It may be possible to generate command inputs in various other
manners.
[0056] According to the illustrated flowchart, the computer system
100 (at 322) sets or assigns a value of 1 to a timer (t) of the
computer system 100. This setting or assignment indicates that the
current time step in the trial is 1 or that the trial is in its
first time step. As the algorithm moves into subsequent time steps,
the value in (t) is incremented by one (at 330) after executing
each step. In some implementations, a time step may refer to any
amount of time that it takes for the computer system 100 to execute
one step (e.g., send an execute signal out into the environment at
326). In some implementations, a time step may be a second, a
millisecond, or virtually any other arbitrary duration of time.
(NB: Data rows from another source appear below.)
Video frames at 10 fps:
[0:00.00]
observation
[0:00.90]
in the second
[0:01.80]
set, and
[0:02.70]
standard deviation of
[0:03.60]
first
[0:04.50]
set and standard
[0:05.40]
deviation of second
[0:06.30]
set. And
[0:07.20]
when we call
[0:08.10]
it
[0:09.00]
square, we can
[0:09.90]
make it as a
[0057] At step 324, the computer system 100 initializes a local
variable for C (or C[A1]) of the type used to store controllers. In
this step, the computer processor 102 may load a set of
initialization data into the portion of the memory 108 that defines
various parameters (e.g., weights, etc.) associated with the RNN.
The initialization data may be loaded from a portion of the memory
108 that is earmarked for storing initialization data. This step
establishes the RNN in a starting configuration, from which the
configuration will change as the RNN is exposed to more and more
data.
[0058] At step 326, the computer system 100 executes one step (or
action). This (step 326) typically entails generating one or more
control signals with the RNN, based on the command input, and
sending the control signal(s) into the external environment. In
this regard, the computer system typically has a wired or wireless
transmitter (or transceiver) for transmitting the control
signal.
[0059] Outside the computer system 100, the control signal is
received, for example, at a destination machine, whose operation
the computer system 100 is attempting to control or influence.
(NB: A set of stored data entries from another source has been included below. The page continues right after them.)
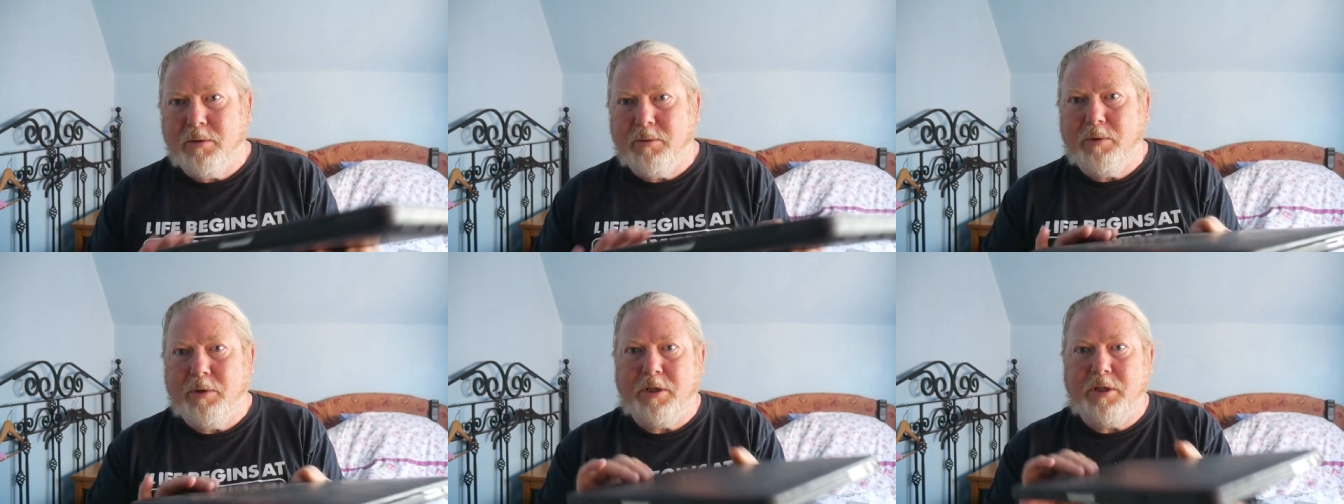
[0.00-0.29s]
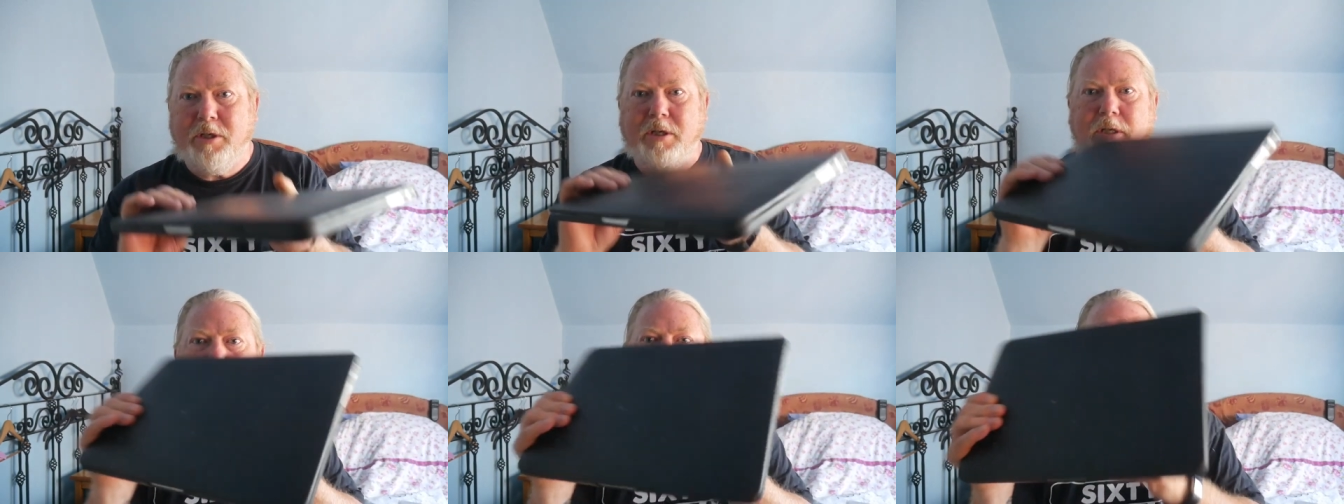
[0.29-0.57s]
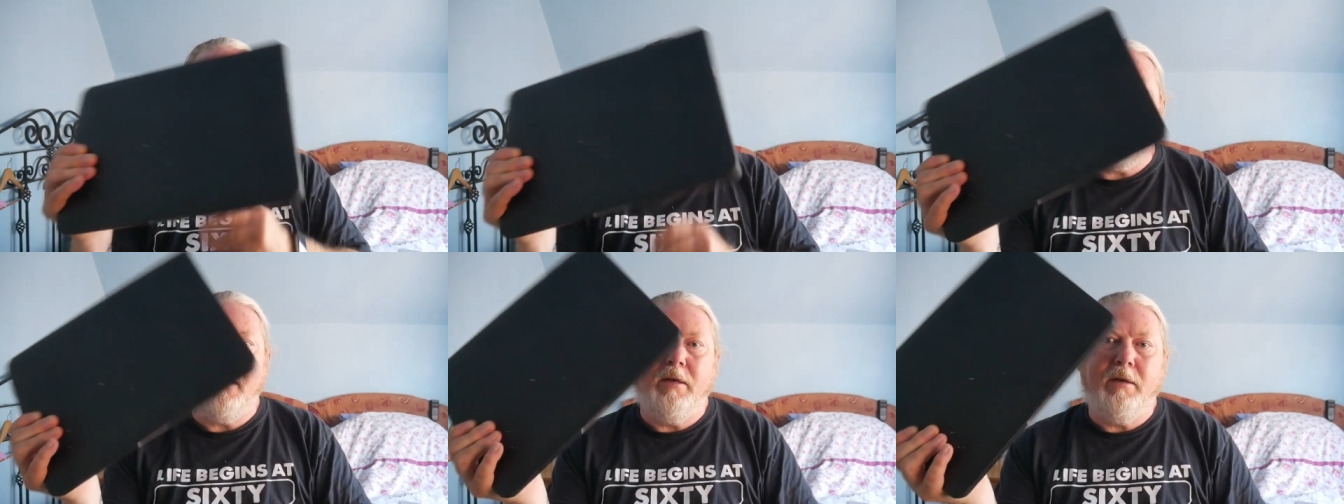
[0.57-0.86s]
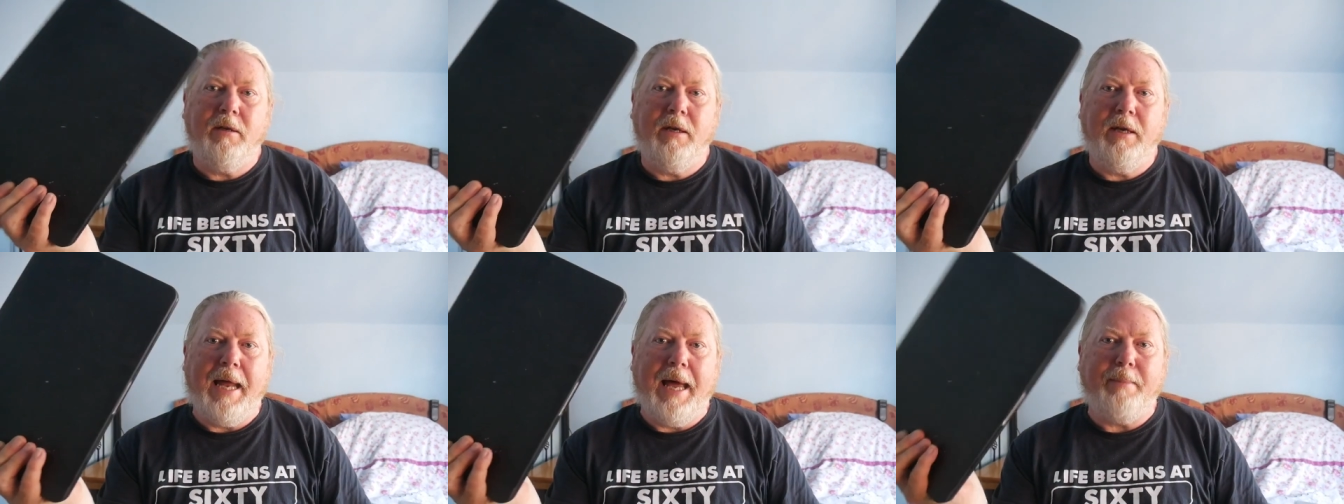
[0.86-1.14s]
which is a
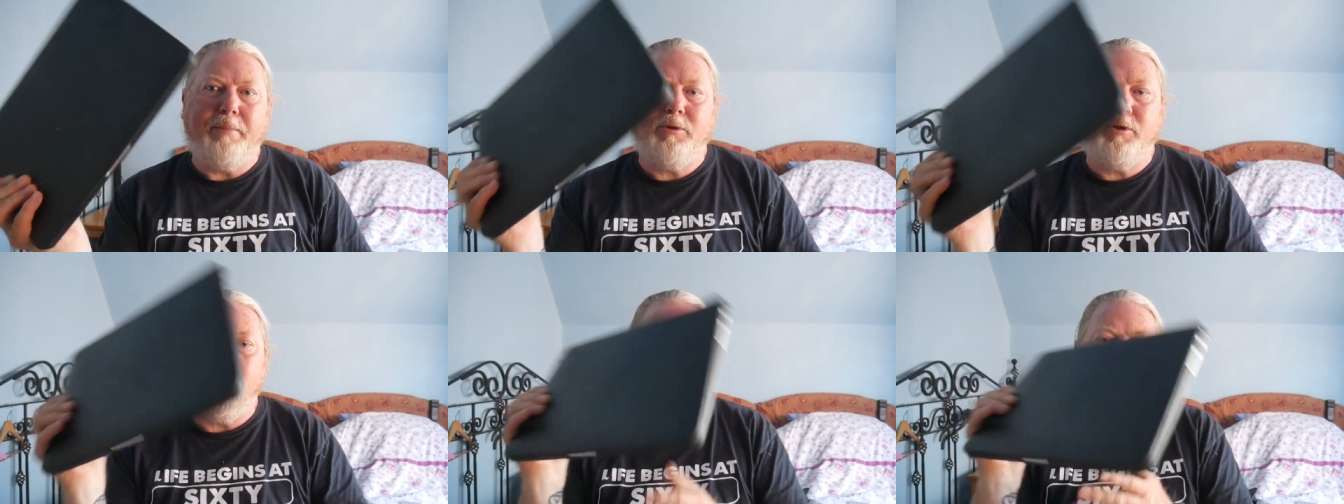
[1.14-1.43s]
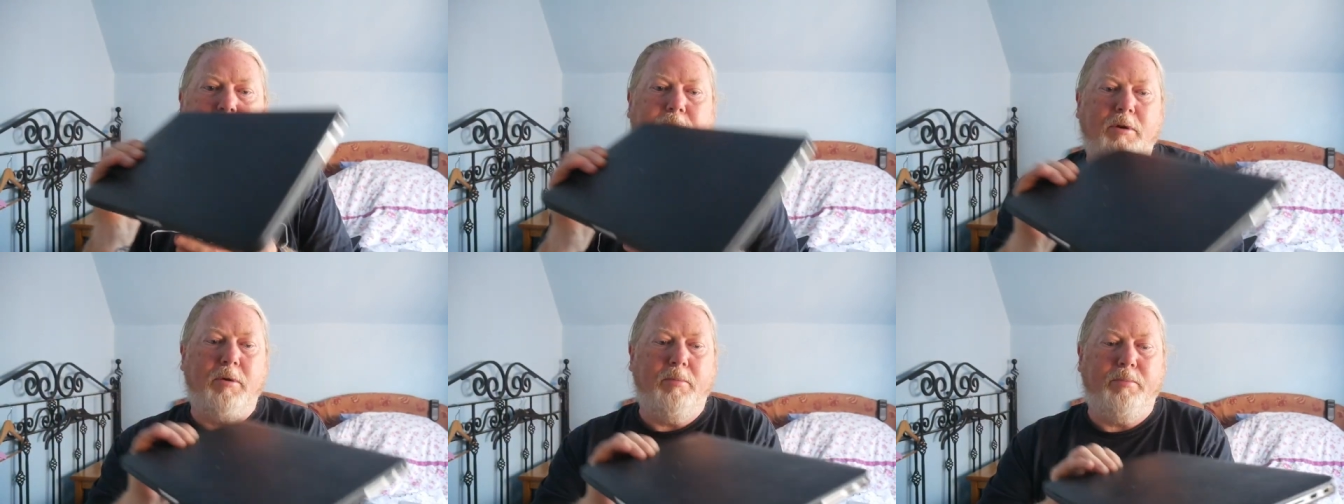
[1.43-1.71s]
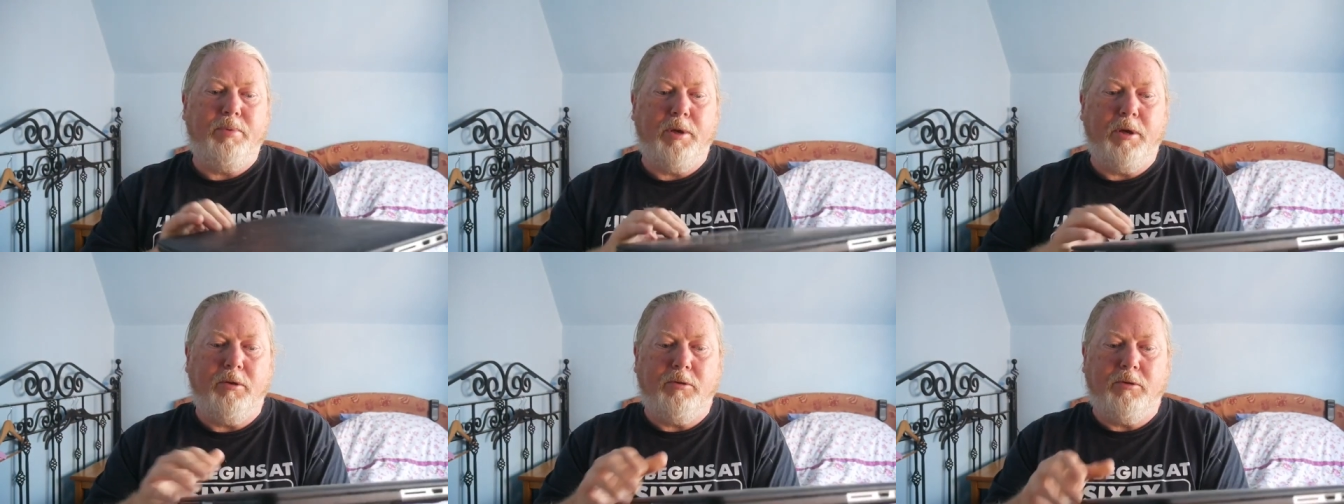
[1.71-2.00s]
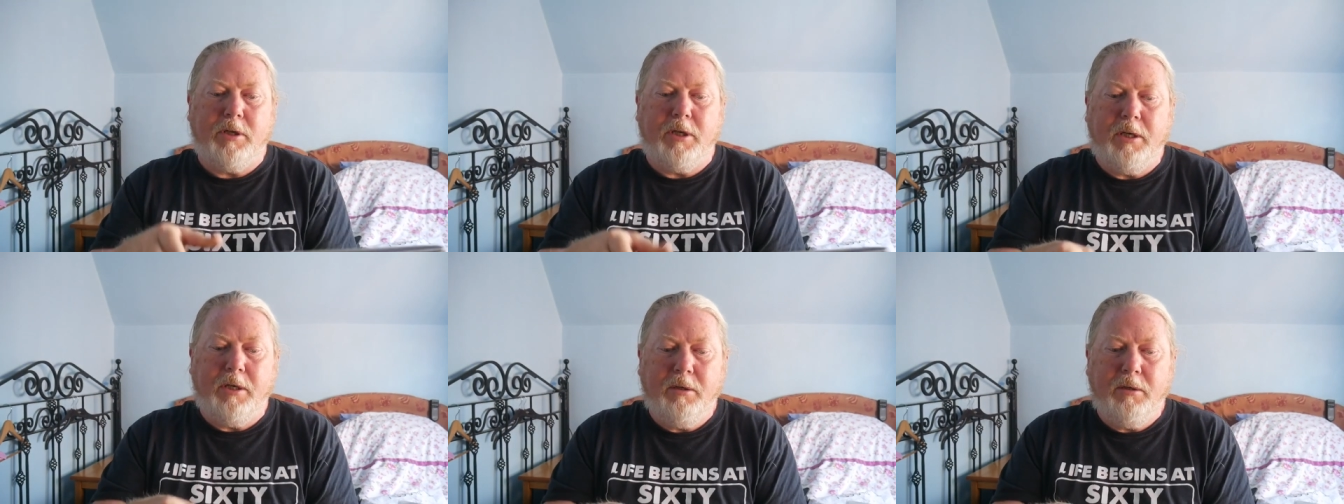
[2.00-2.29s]
laptop
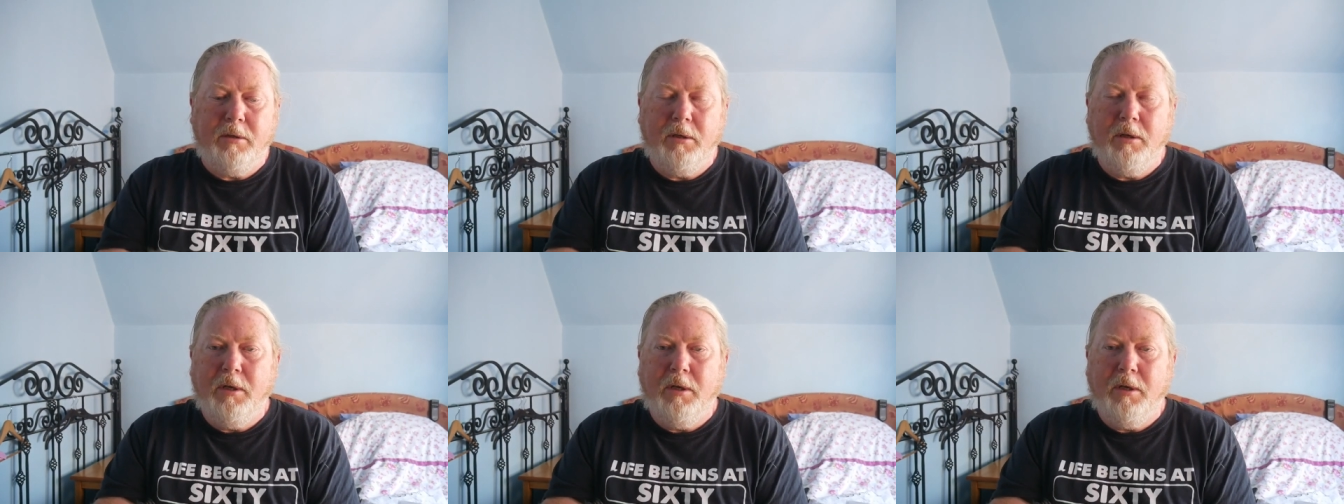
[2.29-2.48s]
computer.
Typically, the signal would be received from a wired or wireless
connection at a receiver (or transceiver) at the destination
machine. The signal is processed at destination machine or process
and, depending on the signal processing, the machine may or may not
react. The machine typically includes one of more sensors (hardware
or software or a combination thereof) that can sense one or more
characteristics (e.g., temperature, voltage, current, air flow,
anything) at the machine following any reaction to the signal by
the machine. The one or more sensors produce feedback data
(including actual rewards produced and time required to produce
those rewards) that can be transmitted back to the computer system
100. In this regard, the machine typically includes a transmitter
(or transceiver) that transmits (via wired or wireless connection)
a feedback signal that includes the feedback data back to the
computer system 100. The feedback signal with the feedback data is
received at a receiver (or transceiver) of the computer system 100.
The feedback data is processed by the computer system 100 in
association with the control signal that caused the feedback data
and the command input (i.e., desired reward and time horizon
inputs) associated with the control signal. In some
implementations, each step executed is treated by the computer
system as one time step.
[0060] The control signal sent (at 326) is produced as a function
of the current command input (i.e., desired reward and time
horizon) and the current state of the RNN in the computer-system.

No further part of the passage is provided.